[Stored data]
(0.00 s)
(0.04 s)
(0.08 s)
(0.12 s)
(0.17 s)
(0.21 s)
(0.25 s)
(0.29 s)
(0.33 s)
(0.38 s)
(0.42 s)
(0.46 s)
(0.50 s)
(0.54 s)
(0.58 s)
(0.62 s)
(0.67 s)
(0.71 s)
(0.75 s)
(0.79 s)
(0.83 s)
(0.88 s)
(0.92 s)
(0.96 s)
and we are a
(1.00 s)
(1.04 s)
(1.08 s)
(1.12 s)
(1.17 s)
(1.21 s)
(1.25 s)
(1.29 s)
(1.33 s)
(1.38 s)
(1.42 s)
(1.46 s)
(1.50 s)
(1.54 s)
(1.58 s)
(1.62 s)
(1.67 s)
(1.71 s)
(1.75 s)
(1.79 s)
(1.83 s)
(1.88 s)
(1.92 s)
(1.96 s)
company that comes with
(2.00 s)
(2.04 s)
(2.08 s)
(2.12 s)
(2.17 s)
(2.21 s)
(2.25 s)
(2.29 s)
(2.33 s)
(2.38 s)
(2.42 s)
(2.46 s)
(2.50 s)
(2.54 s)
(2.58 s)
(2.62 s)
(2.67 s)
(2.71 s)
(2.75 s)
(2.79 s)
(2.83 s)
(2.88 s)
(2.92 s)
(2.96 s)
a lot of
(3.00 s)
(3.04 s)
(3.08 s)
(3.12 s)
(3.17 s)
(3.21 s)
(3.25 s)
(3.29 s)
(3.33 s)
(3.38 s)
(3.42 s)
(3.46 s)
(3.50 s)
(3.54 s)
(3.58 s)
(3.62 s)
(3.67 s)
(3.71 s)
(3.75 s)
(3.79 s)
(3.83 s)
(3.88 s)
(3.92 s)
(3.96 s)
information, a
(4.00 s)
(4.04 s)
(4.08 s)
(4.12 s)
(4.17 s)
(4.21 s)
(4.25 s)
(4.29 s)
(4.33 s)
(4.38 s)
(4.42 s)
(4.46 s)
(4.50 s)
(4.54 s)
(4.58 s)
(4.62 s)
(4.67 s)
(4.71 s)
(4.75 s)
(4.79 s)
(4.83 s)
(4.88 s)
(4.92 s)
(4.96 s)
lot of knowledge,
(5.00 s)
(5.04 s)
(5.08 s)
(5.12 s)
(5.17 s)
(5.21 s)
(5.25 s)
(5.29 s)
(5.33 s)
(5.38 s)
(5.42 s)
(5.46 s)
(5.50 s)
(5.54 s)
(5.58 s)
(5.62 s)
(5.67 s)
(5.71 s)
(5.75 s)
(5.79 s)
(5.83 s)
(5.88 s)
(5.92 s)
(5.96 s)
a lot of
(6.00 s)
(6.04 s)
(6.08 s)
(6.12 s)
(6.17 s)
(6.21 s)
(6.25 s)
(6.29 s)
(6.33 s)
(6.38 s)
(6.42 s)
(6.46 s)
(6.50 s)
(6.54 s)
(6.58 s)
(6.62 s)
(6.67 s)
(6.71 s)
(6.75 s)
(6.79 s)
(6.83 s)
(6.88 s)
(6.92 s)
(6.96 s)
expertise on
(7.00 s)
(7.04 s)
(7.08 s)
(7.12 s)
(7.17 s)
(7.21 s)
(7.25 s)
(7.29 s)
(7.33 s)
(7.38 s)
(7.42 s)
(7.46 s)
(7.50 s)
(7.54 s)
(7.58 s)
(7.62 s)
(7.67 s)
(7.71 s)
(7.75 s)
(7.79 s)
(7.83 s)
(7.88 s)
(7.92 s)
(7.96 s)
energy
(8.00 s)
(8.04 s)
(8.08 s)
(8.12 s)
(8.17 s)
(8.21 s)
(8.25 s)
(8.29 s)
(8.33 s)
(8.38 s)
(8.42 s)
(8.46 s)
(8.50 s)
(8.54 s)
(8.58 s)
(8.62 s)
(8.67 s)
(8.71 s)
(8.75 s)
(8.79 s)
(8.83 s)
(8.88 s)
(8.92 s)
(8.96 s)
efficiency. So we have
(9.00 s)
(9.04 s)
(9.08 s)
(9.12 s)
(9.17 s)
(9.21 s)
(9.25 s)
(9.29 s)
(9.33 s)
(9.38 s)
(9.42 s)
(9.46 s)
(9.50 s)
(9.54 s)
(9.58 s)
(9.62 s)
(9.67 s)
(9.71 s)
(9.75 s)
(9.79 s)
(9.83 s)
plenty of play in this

▶ _Task_
This task calls for every entry above to be transcribed exactly.

▶ _Answer for this exercise_
(0.00 s)
(0.04 s)
(0.08 s)
(0.12 s)
(0.17 s)
(0.21 s)
(0.25 s)
(0.29 s)
(0.33 s)
(0.38 s)
(0.42 s)
(0.46 s)
(0.50 s)
(0.54 s)
(0.58 s)
(0.62 s)
(0.67 s)
(0.71 s)
(0.75 s)
(0.79 s)
(0.83 s)
(0.88 s)
(0.92 s)
(0.96 s)
and we are a
(1.00 s)
(1.04 s)
(1.08 s)
(1.12 s)
(1.17 s)
(1.21 s)
(1.25 s)
(1.29 s)
(1.33 s)
(1.38 s)
(1.42 s)
(1.46 s)
(1.50 s)
(1.54 s)
(1.58 s)
(1.62 s)
(1.67 s)
(1.71 s)
(1.75 s)
(1.79 s)
(1.83 s)
(1.88 s)
(1.92 s)
(1.96 s)
company that comes with
(2.00 s)
(2.04 s)
(2.08 s)
(2.12 s)
(2.17 s)
(2.21 s)
(2.25 s)
(2.29 s)
(2.33 s)
(2.38 s)
(2.42 s)
(2.46 s)
(2.50 s)
(2.54 s)
(2.58 s)
(2.62 s)
(2.67 s)
(2.71 s)
(2.75 s)
(2.79 s)
(2.83 s)
(2.88 s)
(2.92 s)
(2.96 s)
a lot of
(3.00 s)
(3.04 s)
(3.08 s)
(3.12 s)
(3.17 s)
(3.21 s)
(3.25 s)
(3.29 s)
(3.33 s)
(3.38 s)
(3.42 s)
(3.46 s)
(3.50 s)
(3.54 s)
(3.58 s)
(3.62 s)
(3.67 s)
(3.71 s)
(3.75 s)
(3.79 s)
(3.83 s)
(3.88 s)
(3.92 s)
(3.96 s)
information, a
(4.00 s)
(4.04 s)
(4.08 s)
(4.12 s)
(4.17 s)
(4.21 s)
(4.25 s)
(4.29 s)
(4.33 s)
(4.38 s)
(4.42 s)
(4.46 s)
(4.50 s)
(4.54 s)
(4.58 s)
(4.62 s)
(4.67 s)
(4.71 s)
(4.75 s)
(4.79 s)
(4.83 s)
(4.88 s)
(4.92 s)
(4.96 s)
lot of knowledge,
(5.00 s)
(5.04 s)
(5.08 s)
(5.12 s)
(5.17 s)
(5.21 s)
(5.25 s)
(5.29 s)
(5.33 s)
(5.38 s)
(5.42 s)
(5.46 s)
(5.50 s)
(5.54 s)
(5.58 s)
(5.62 s)
(5.67 s)
(5.71 s)
(5.75 s)
(5.79 s)
(5.83 s)
(5.88 s)
(5.92 s)
(5.96 s)
a lot of
(6.00 s)
(6.04 s)
(6.08 s)
(6.12 s)
(6.17 s)
(6.21 s)
(6.25 s)
(6.29 s)
(6.33 s)
(6.38 s)
(6.42 s)
(6.46 s)
(6.50 s)
(6.54 s)
(6.58 s)
(6.62 s)
(6.67 s)
(6.71 s)
(6.75 s)
(6.79 s)
(6.83 s)
(6.88 s)
(6.92 s)
(6.96 s)
expertise on
(7.00 s)
(7.04 s)
(7.08 s)
(7.12 s)
(7.17 s)
(7.21 s)
(7.25 s)
(7.29 s)
(7.33 s)
(7.38 s)
(7.42 s)
(7.46 s)
(7.50 s)
(7.54 s)
(7.58 s)
(7.62 s)
(7.67 s)
(7.71 s)
(7.75 s)
(7.79 s)
(7.83 s)
(7.88 s)
(7.92 s)
(7.96 s)
energy
(8.00 s)
(8.04 s)
(8.08 s)
(8.12 s)
(8.17 s)
(8.21 s)
(8.25 s)
(8.29 s)
(8.33 s)
(8.38 s)
(8.42 s)
(8.46 s)
(8.50 s)
(8.54 s)
(8.58 s)
(8.62 s)
(8.67 s)
(8.71 s)
(8.75 s)
(8.79 s)
(8.83 s)
(8.88 s)
(8.92 s)
(8.96 s)
efficiency. So we have
(9.00 s)
(9.04 s)
(9.08 s)
(9.12 s)
(9.17 s)
(9.21 s)
(9.25 s)
(9.29 s)
(9.33 s)
(9.38 s)
(9.42 s)
(9.46 s)
(9.50 s)
(9.54 s)
(9.58 s)
(9.62 s)
(9.67 s)
(9.71 s)
(9.75 s)
(9.79 s)
(9.83 s)
plenty of play in this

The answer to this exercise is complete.